> Your objective
Restate every record exactly, with nothing skipped.

================

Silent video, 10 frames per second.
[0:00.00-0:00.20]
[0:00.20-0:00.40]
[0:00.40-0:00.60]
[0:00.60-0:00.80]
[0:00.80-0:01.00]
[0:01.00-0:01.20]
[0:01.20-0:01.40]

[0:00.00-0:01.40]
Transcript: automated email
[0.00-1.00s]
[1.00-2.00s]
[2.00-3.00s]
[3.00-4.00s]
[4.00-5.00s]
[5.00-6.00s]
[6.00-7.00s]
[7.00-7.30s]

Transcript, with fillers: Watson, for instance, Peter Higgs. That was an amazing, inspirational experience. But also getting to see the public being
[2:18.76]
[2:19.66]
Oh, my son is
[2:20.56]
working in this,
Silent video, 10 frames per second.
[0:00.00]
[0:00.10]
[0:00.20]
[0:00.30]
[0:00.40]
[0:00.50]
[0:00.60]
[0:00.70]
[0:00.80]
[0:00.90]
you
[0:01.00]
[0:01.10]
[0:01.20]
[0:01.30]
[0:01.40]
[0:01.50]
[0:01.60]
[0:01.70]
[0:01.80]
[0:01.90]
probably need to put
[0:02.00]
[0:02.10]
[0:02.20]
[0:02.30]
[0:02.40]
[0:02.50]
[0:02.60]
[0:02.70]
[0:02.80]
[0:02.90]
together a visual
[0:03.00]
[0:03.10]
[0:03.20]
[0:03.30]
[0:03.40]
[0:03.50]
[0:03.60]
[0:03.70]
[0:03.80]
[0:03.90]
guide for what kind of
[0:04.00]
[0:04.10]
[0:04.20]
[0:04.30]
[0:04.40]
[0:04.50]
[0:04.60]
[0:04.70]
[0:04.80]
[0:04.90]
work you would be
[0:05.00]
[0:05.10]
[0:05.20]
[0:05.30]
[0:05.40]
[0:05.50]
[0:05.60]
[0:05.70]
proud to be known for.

================

> Output for this exercise
Silent video, 10 frames per second.
[0:00.00-0:00.20]
[0:00.20-0:00.40]
[0:00.40-0:00.60]
[0:00.60-0:00.80]
[0:00.80-0:01.00]
[0:01.00-0:01.20]
[0:01.20-0:01.40]

[0:00.00-0:01.40]
Transcript: automated email
[0.00-1.00s]
[1.00-2.00s]
[2.00-3.00s]
[3.00-4.00s]
[4.00-5.00s]
[5.00-6.00s]
[6.00-7.00s]
[7.00-7.30s]

Transcript, with fillers: Watson, for instance, Peter Higgs. That was an amazing, inspirational experience. But also getting to see the public being
[2:18.76]
[2:19.66]
Oh, my son is
[2:20.56]
working in this,
Silent video, 10 frames per second.
[0:00.00]
[0:00.10]
[0:00.20]
[0:00.30]
[0:00.40]
[0:00.50]
[0:00.60]
[0:00.70]
[0:00.80]
[0:00.90]
you
[0:01.00]
[0:01.10]
[0:01.20]
[0:01.30]
[0:01.40]
[0:01.50]
[0:01.60]
[0:01.70]
[0:01.80]
[0:01.90]
probably need to put
[0:02.00]
[0:02.10]
[0:02.20]
[0:02.30]
[0:02.40]
[0:02.50]
[0:02.60]
[0:02.70]
[0:02.80]
[0:02.90]
together a visual
[0:03.00]
[0:03.10]
[0:03.20]
[0:03.30]
[0:03.40]
[0:03.50]
[0:03.60]
[0:03.70]
[0:03.80]
[0:03.90]
guide for what kind of
[0:04.00]
[0:04.10]
[0:04.20]
[0:04.30]
[0:04.40]
[0:04.50]
[0:04.60]
[0:04.70]
[0:04.80]
[0:04.90]
work you would be
[0:05.00]
[0:05.10]
[0:05.20]
[0:05.30]
[0:05.40]
[0:05.50]
[0:05.60]
[0:05.70]
proud to be known for.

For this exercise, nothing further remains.